- **Task description**: This exercise calls for every record to be returned exactly, with pictures removed.

(Saved data entries)
= = = =
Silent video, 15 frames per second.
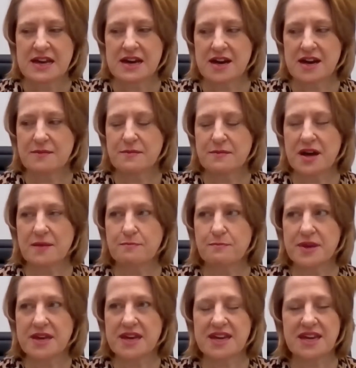and
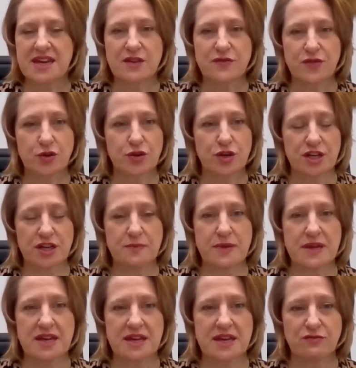B, if you're going to
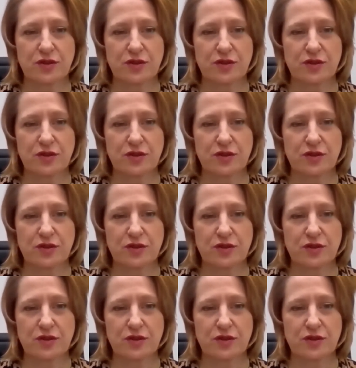be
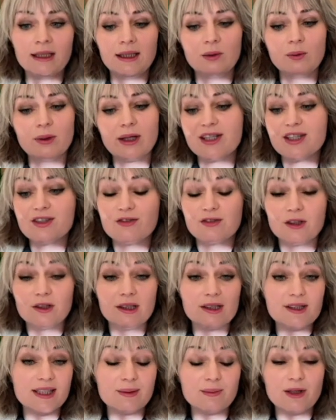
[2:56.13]
Whereas
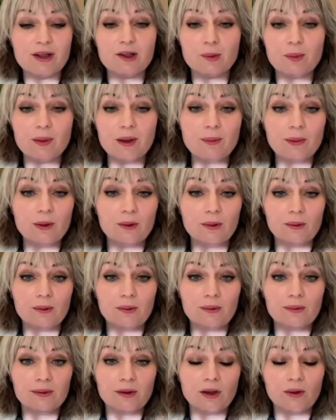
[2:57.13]
for some other
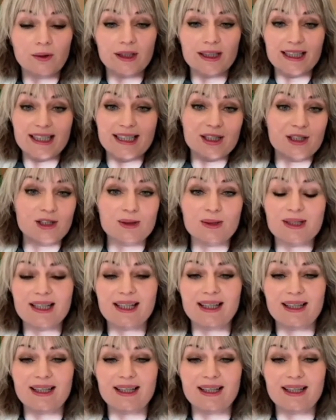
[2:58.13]
people, all they need to do is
= = = =
- **Response area**:
Silent video, 15 frames per second.
and
B, if you're going to
be
[2:56.13]
Whereas
[2:57.13]
for some other
[2:58.13]
people, all they need to do is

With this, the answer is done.